24 Mayıs 2016 Salı

İnceden

Gündelik yaşamın bazı ayrıntıları vardır. O meşhur şiirin, o vurucu dizelerini değiştirme isteği verir. “Ah, birilerinin de vakti var/ Durup ince şeyleri anlamaya”* demek ister insan.

Bu naifliklerin nerede karşımıza çıkacağı belli olmaz. Kim yaptıysa hemen kopya çekmek isteriz ki; böyle kopyacılığa can feda!

Banka kuyruğunda kendinden sonra gelen ancak ayakta bekleyemeyecek insanlar için de bir sıra fişi fazla almak…

Son dönemin meşhur çıkartmalarını bir ilkokulun yan tarafına çaktırmadan bırakmak ve gülümseyerek onu ilk bulan çocuğun sevincini hayal etmek…

Otobüse, vapura filan binerken bebek arabasını tek başına taşıyan anneyi göz hapsine alarak ilk el atan olmak…

Bazen mahallenin delisi olmak pahasına bildiğini okumak… Ama ne yalan söyleyelim, o bildiğini biraz da tersten okumak…
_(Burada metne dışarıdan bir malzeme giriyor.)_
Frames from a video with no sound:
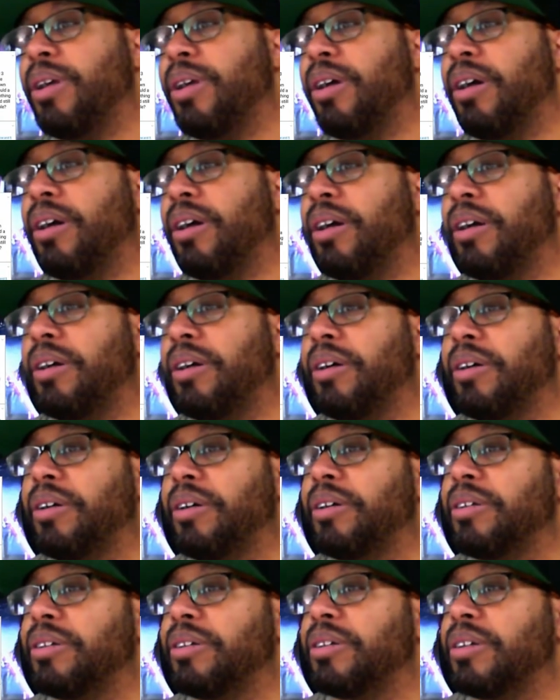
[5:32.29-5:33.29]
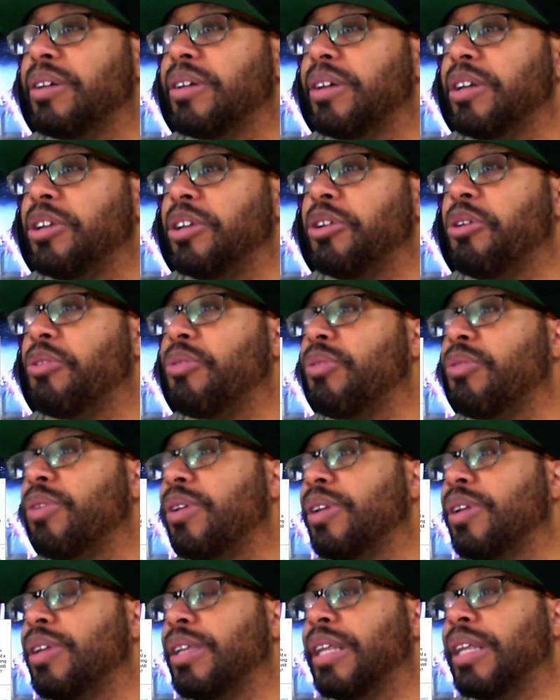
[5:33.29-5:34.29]
Uh, you know,
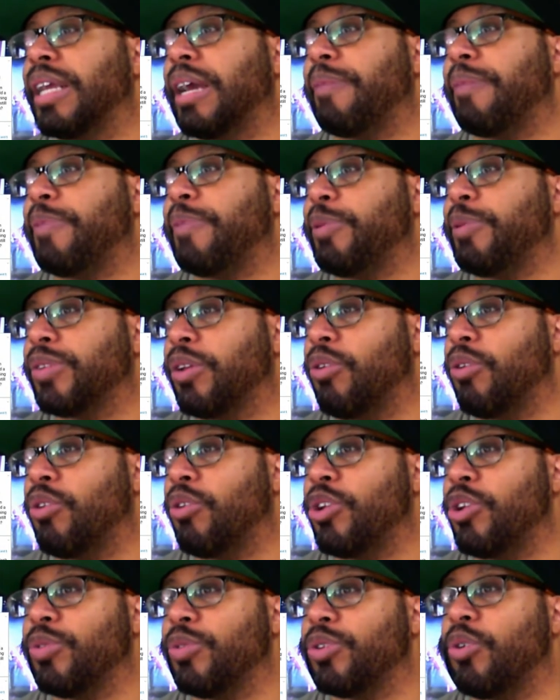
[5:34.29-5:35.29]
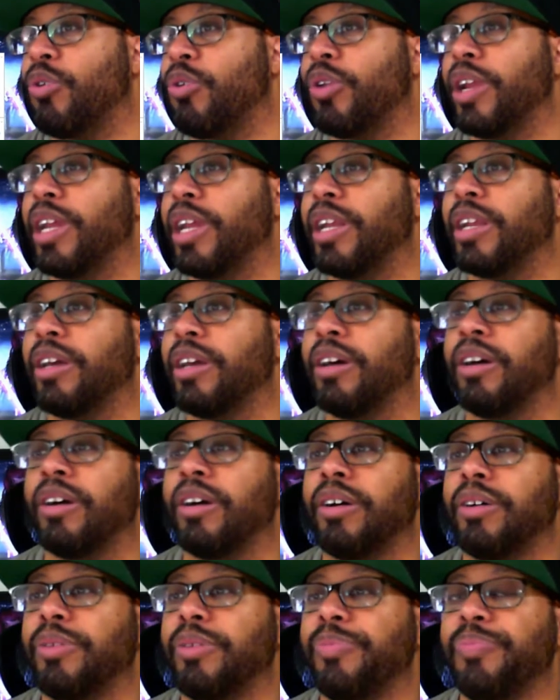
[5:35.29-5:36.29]
you got people say, "Oh, you was only in
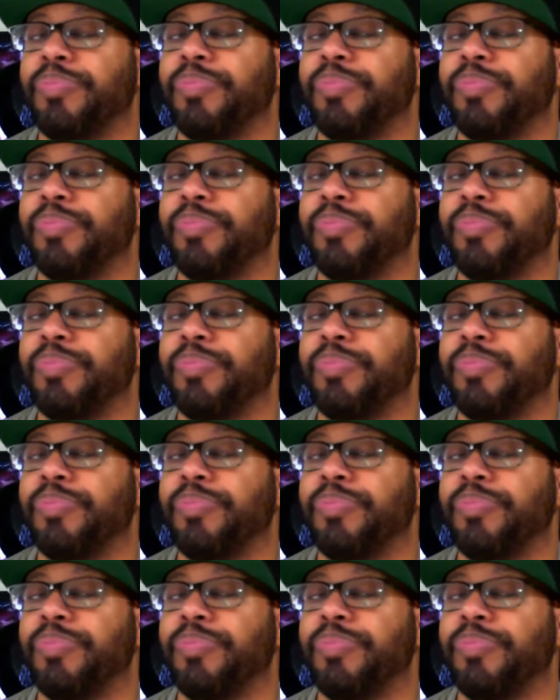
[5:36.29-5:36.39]
uh,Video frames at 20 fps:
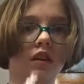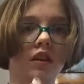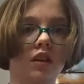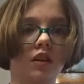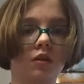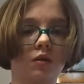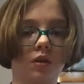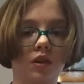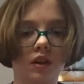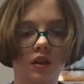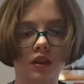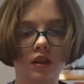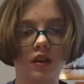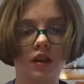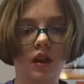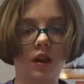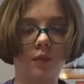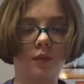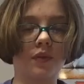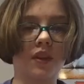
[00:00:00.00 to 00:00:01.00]
You hook it
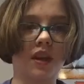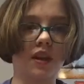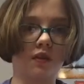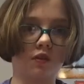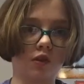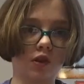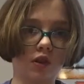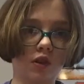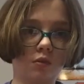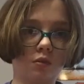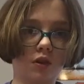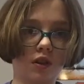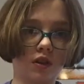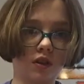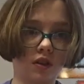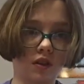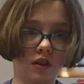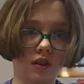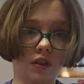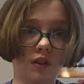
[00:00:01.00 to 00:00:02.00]
up after you put
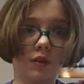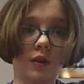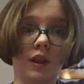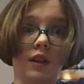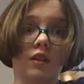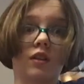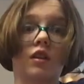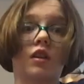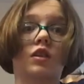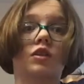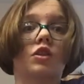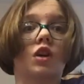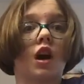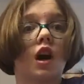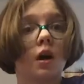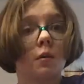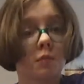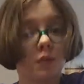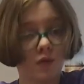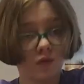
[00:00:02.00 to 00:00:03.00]
on the green on
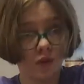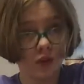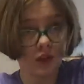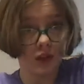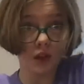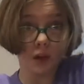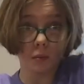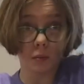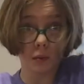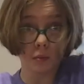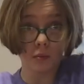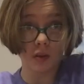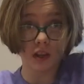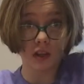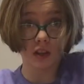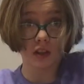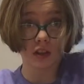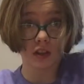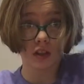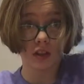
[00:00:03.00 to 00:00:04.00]
top of the double
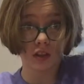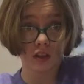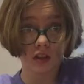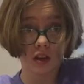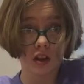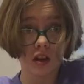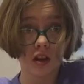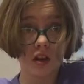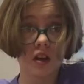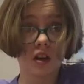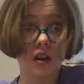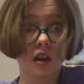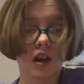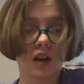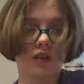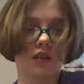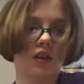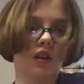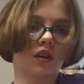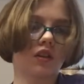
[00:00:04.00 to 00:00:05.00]
bands. I
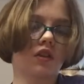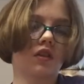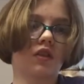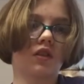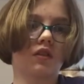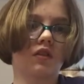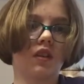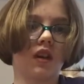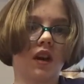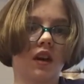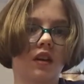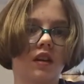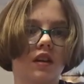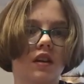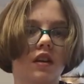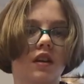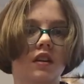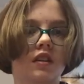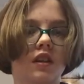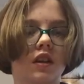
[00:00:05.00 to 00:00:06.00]
forgot to show you that.
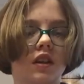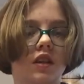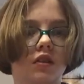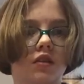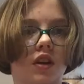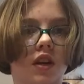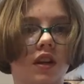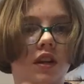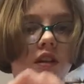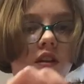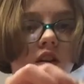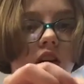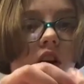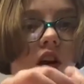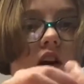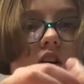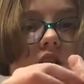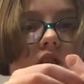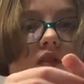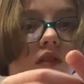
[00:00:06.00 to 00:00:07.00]
Then you take it
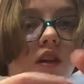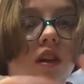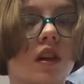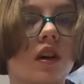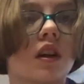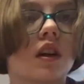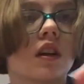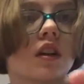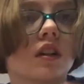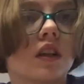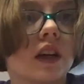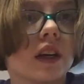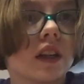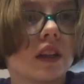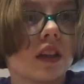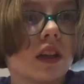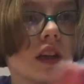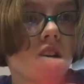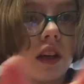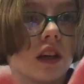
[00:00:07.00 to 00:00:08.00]
off like
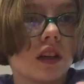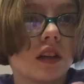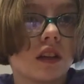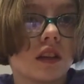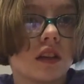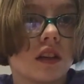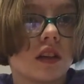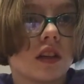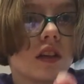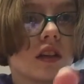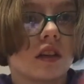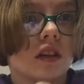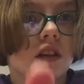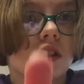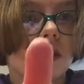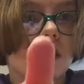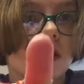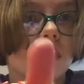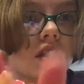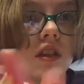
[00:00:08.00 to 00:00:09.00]
this,
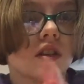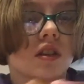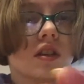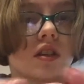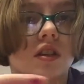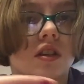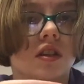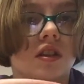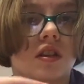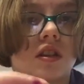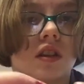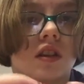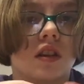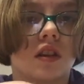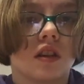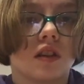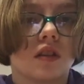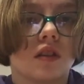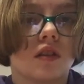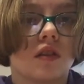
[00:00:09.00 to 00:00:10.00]
and
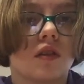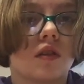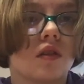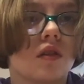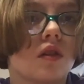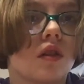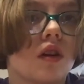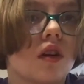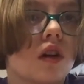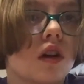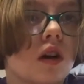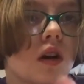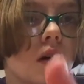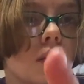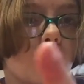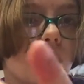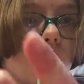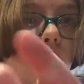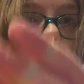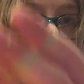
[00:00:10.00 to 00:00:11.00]
then
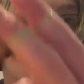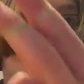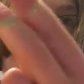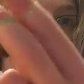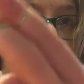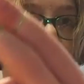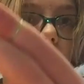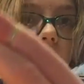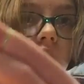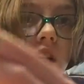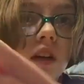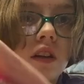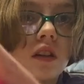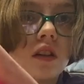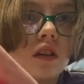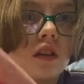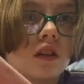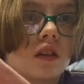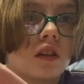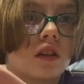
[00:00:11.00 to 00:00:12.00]
pull
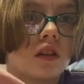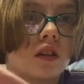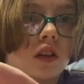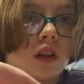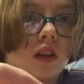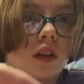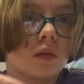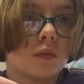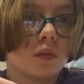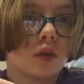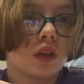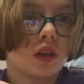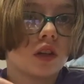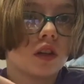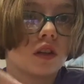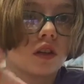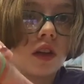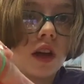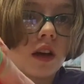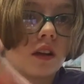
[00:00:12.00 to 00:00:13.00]
one and put
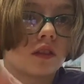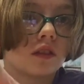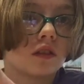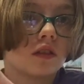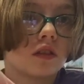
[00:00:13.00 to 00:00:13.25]
it down.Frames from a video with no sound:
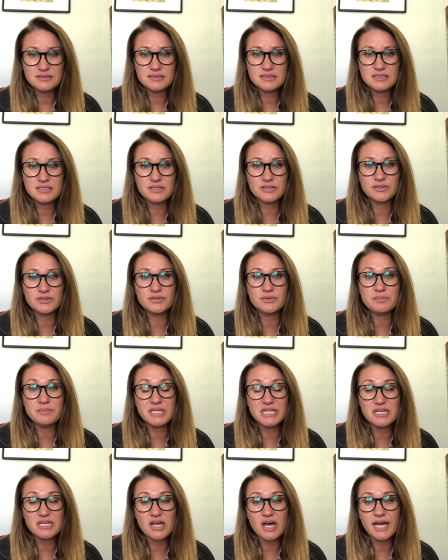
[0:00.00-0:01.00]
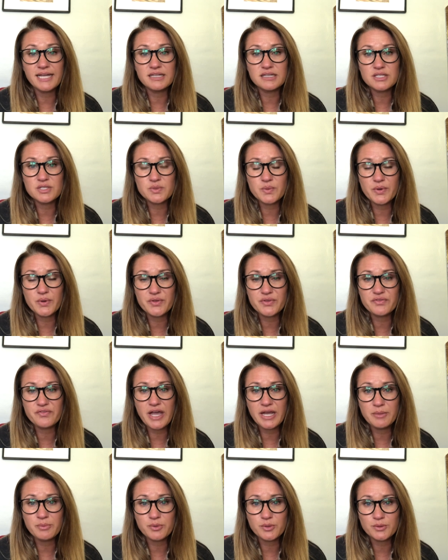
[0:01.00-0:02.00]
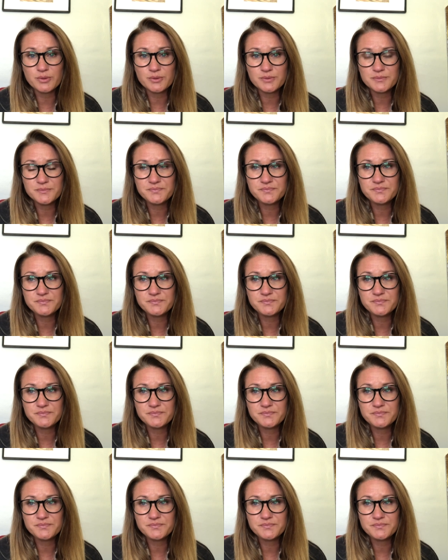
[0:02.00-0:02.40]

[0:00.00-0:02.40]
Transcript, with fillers: to midnight the 12th of April,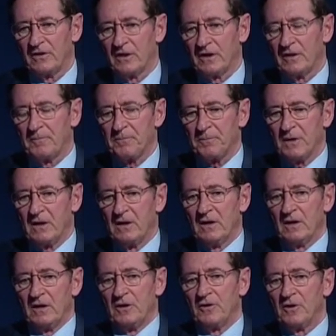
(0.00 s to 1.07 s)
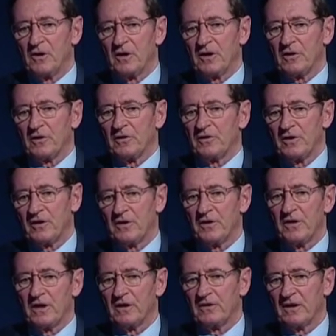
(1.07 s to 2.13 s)
You've got to consider
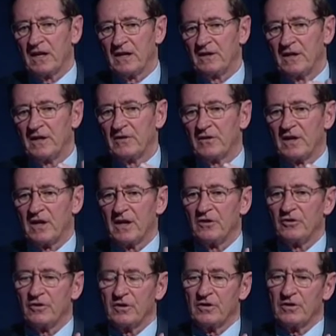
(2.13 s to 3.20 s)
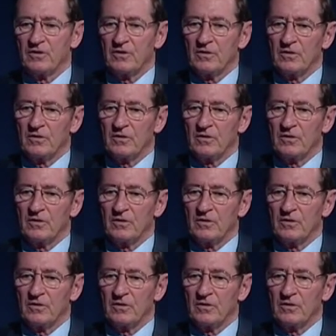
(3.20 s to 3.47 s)
things like destination,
Geride engelli bir insan dururken asansöre saldıranlara “cık cık” çekmekle yetinmeyip, “Belki sadece bu tepkiden çekindikleri için bir daha yapmazlar” diyerek ‘bodyguard’ gibi ortaya atılmak…

Muhtemelen kendi de zamanın behrinde öyle bir iş yaptığı için, kendine verilen her el ilanını almak, uzaktaysa kalecileri aratmayan bir çeviklikle atlayıp ilan dağıtanı şaşırtmak…

Kedi-köpek kavgası ayırmaktan arkadaş barıştırmak için türlü tuzaklar hazırlamaya kadar “maydanozluğu” bir yaşam tarzı haline getirmek…

Yaşlı komşunun kapıya çıkardığı çöpü sessiz sedasız aşırmak…

Bunlar ve yüzlerce türevi, çoğumuzun kopya çektiği küçük mutluluk nedenleri değil mi?

Vicdana fön çekmek değil kastım. Bırakalım onu siyasetçiler yapsın. Ben beş dakika sonra kendimizin de unuttuğu hafifleten naifliklerden bahsediyorum… İnsan olduğumuzu, bir yürek taşıdığımızı hissettiren bir tatlı esintiden…

Bir defasında Karşıyaka Çarşı’da o berbat müzik aletiyle Ahmet Kaya şarkısı çalan bir çocuk görmüştüm. Hani o org ile flüt arasında olan, sanki enstrümanın burnu tıkanmış gibi ses çıkaran plastik aletler var ya... 13-14 yaşlarında bir kız çocuğu yaklaşıp, bizim ‘çeyrek sanatçının’ oturduğu kartonun yanına gıcır gıcır bir mızıka bırakmıştı. İnsanın nasıl içi gitmesin!

Birinde de hastaneye habere gitmiştim. 40 yaşında görünüp 10 yaş haliyle konuşan adamlar vardır ya; öyle bir adam asansörlerin orada başka birini ikna etmeye çalışıyordu: “Abi vallahi de billahi de fıkraları anlatmadan geri gitmem. Cavit Amca’yı benden iyi mi bilecen? Bir sürü Laz fıkrası ezberledim. Ben anlatayım bak, göreceksin her dediğinizi yapacak.”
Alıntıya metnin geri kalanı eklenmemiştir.